In talking to jurors from trials like these, after it's all over, you hear how solemnly they take their duty of depriving a fellow human being of liberty or life.
After the many months of trial, months during which the rest of us are free to opine and vent to our heart's content, the jurors have direly pent up emotions. They have not been allowed to review testimony or evidence with each other during the trial, nor with anyone else, not even their spouses.
Juror #5 on Jodi's jury was let go precisely because the defense successfully argued she had revealed an opinion.
| Jurors haven't had the freedom of Jean Casarez & Jane Velez Mitchell to share their opinions on Jodi Arias |
So what tends to happen on the first day in the privacy and freedom of the deliberation room at last is a spewing forth of emotions and opinions. The discussion, such as it is, will be chaotic and emotional. Only later, when the 12 have been able to process their feelings about the gruesome photos they have seen and the hours of testimony they have sat through with poker faces, will they get down to work.
This, I have often seen, is the time when the awesome responsibility of what they are about to do sets in. In the Arizona juries in the above cases, rather than simply taking a vote, they systematically start going through the evidence. They make sure they each understand an item and they will deliberate on its meaning.
And then something similar occurs with the jury instructions, too. They may read and re-read different portions of the instruction, persuading each other along the way.
Some juries have only one or two members who feel differently than the rest. Such a jury may spend many days trying to bring those one or two around to the majority position, may spend more days fretting with each other about the consequences of failing to reach a unanimous decision, and even more days hammering out a compromise using lesser charges.
Taking on the burden of having an actual vote in a case like is very different from watching it on TV or even from the gallery inside the courtroom, as I do. They know that some information has been kept from them and they want to make sure they do the right thing. I've had jurors come to my book signings and beg for more information about what happened when they are sent out of the room (which is the more typical procedure than what we've seen in the Jodi Arias trial where the jury stays put and the lawyers approach the bench while white noise is played on loud speakers in the courtroom).
Jurors also want to review their own feelings and make sure they are not making a decision based on the personalities of the lawyers or even of the defendant or victim. They want to make sure they understand the law.
Many of them will live with the case--and their own vote--for the rest of their lives. Some will seek therapy. Some will seek out the victims or the defendant and bond,
So, in my experience, it would be surprising if the jury in the Jodi Arias case had come back Monday morning or even Friday afternoon. I would expect them to take at least most or all of one day. Even if they reach a decision quickly, many will want to sleep on it before casting a vote.
It's impossible to predict what any specific jury will do.
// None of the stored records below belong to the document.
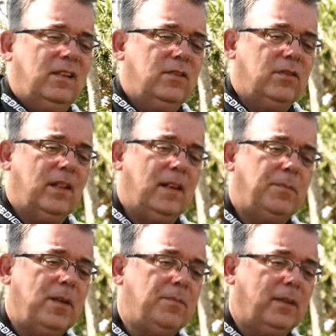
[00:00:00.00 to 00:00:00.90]
There's a lot of
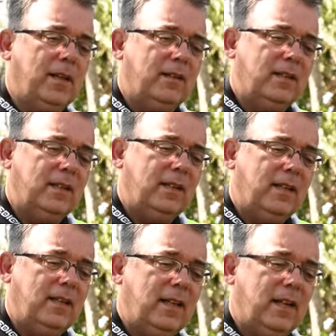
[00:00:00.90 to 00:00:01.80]
people out here
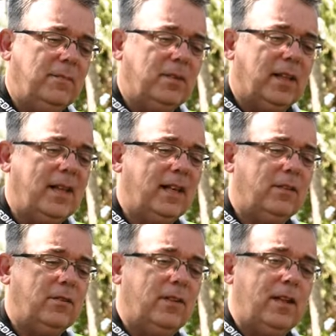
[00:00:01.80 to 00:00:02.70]
today, and I'm glad
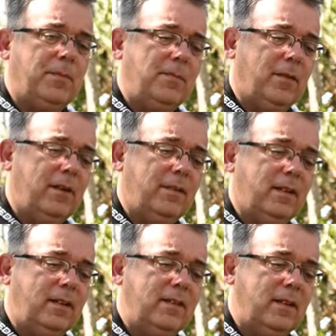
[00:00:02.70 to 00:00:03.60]
there's a lot of people having a
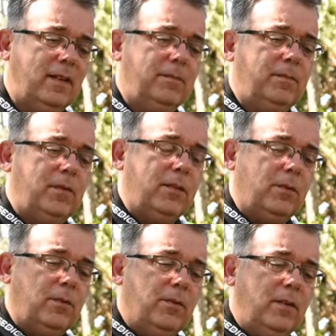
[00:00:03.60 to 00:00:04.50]
good time. That's
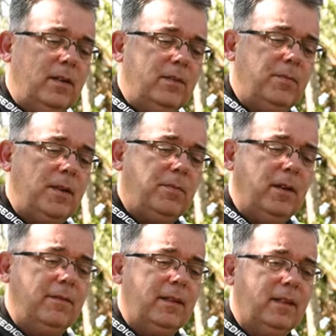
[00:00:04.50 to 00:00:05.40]
what we want. It's people
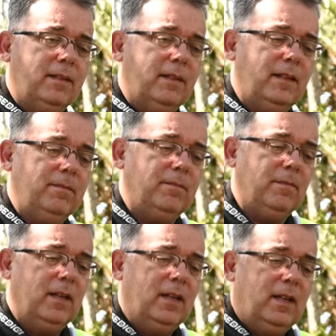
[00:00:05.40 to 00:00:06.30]
having a good time.
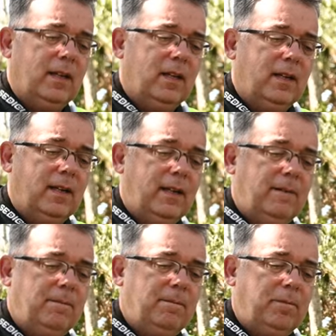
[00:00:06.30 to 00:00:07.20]
All right,
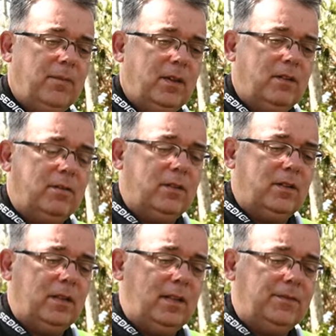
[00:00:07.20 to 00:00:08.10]
we're to
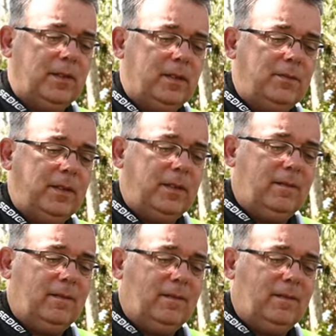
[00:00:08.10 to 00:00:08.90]
the left a little bit.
Add to all of the above the mix of 12 strangers with individual personalities who may or may not be able to work together once they get down to business.
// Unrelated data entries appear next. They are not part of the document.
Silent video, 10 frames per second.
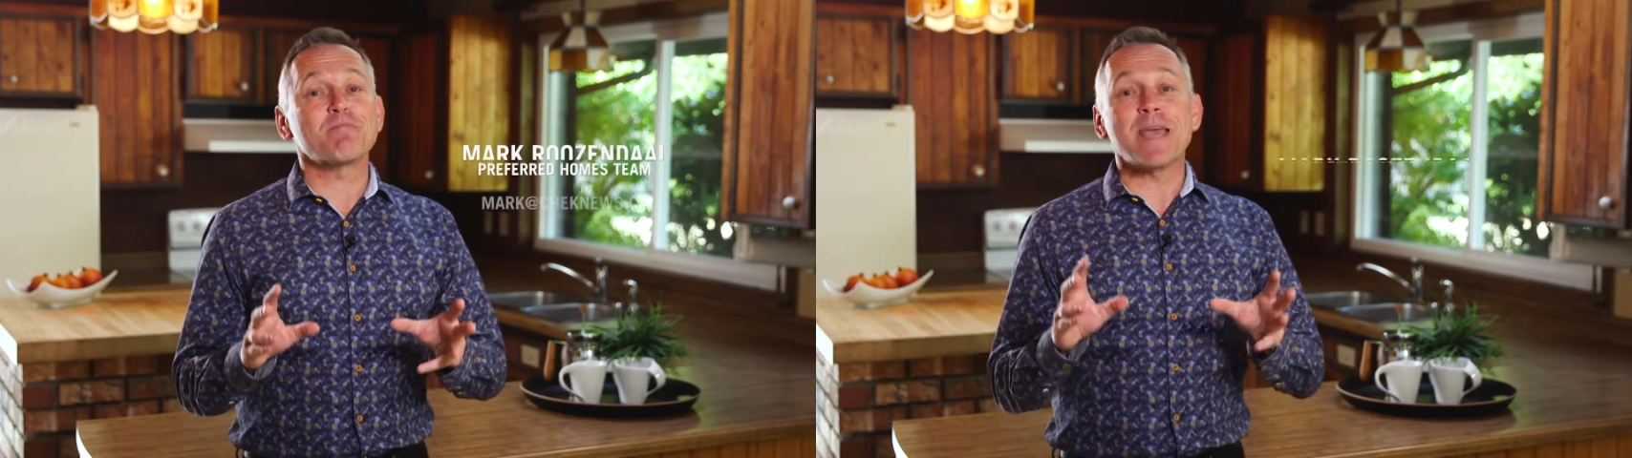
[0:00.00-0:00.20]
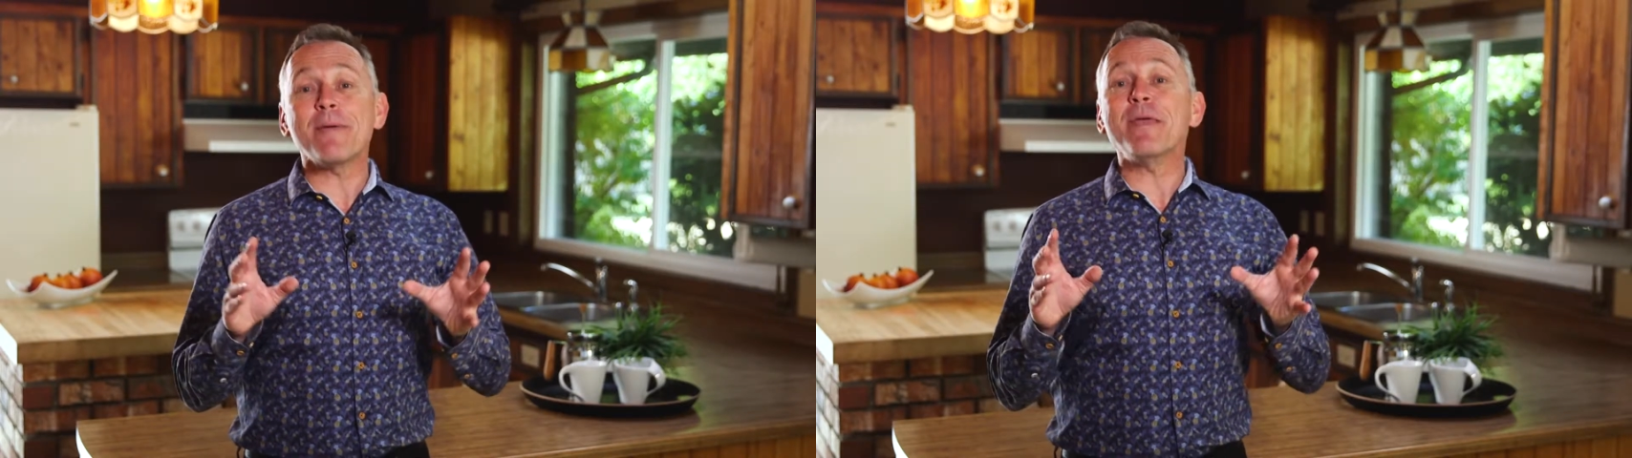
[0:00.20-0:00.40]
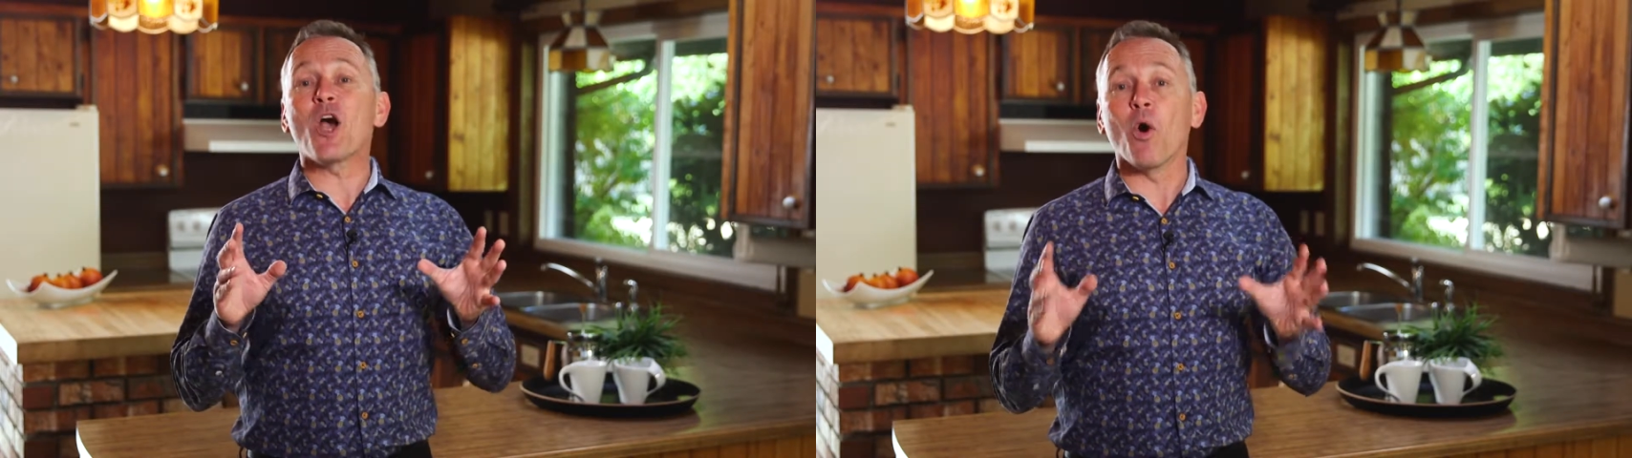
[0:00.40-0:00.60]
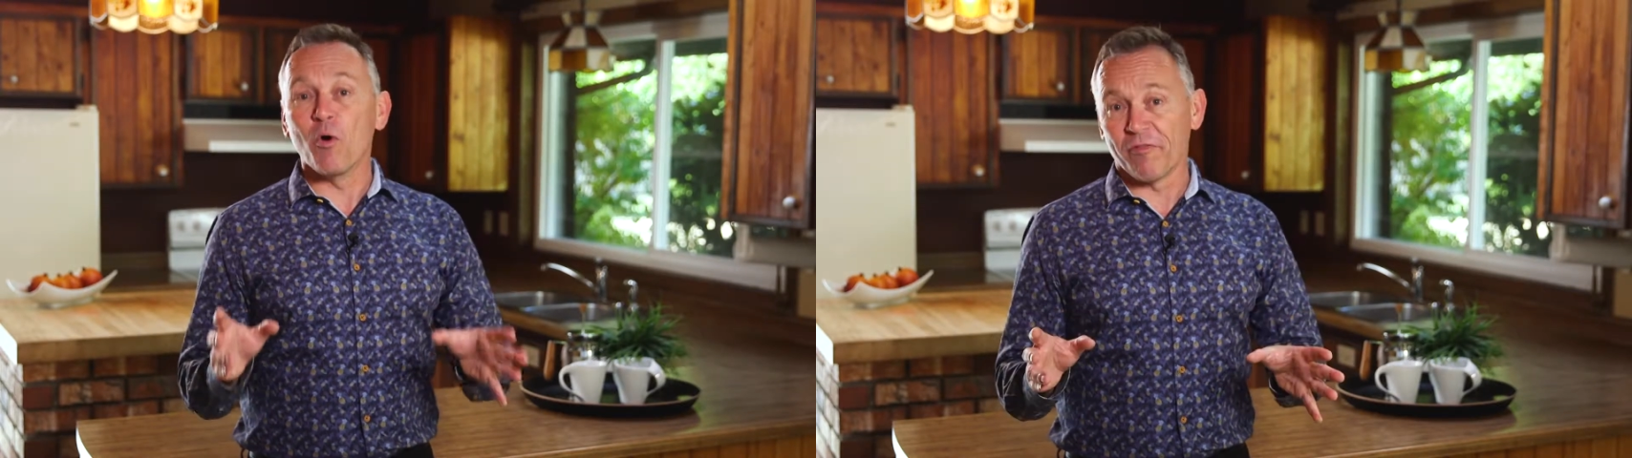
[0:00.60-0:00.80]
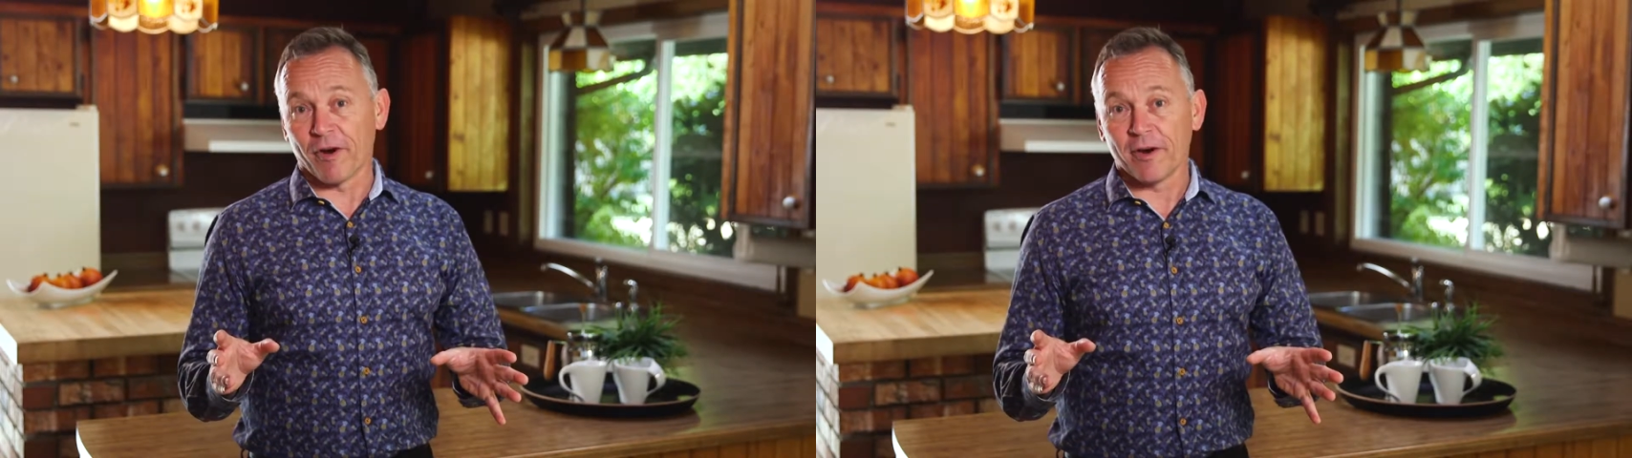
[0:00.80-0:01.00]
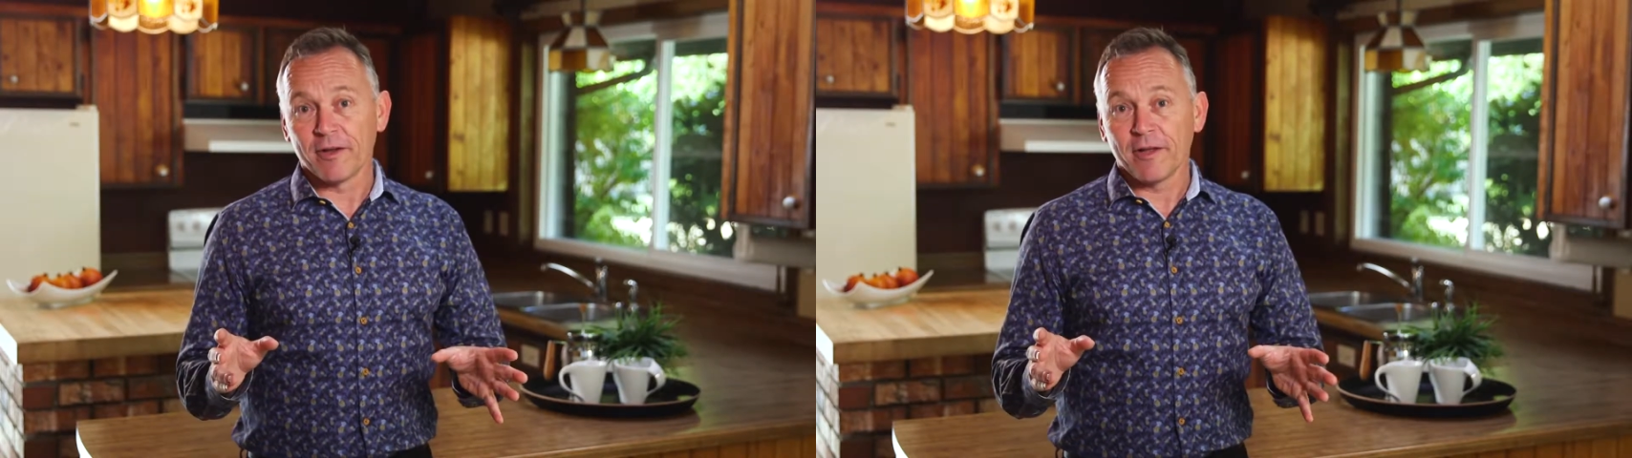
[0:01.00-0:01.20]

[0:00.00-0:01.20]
may be over.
In the Fife Symington jury, a former Arizona governor convicted of fraud, it turned out one member was in the early stages of Alzheimer's. This went undetected during the selection process, but manifest in deliberations with her sometimes bizarre and obstinate behavior.
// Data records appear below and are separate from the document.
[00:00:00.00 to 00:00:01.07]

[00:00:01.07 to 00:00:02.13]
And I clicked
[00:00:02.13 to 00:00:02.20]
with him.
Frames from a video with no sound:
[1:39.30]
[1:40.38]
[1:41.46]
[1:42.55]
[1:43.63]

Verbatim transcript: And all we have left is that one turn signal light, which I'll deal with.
When will Jodi's jury come back? The old saw that the longer deliberations take, the more it favors the defense has never been true in my experience. One of the quickest juries I ever saw was for Elizabeth Johnson in the Baby Gabriel case. That one was a victory for the defendant. But I only attend one trial at a time from a field of a nearly infinite number of trials so take it for what it's worth. But don't despair of the verdict you may be hoping for because 12 pent up people didn't take an immediate vote.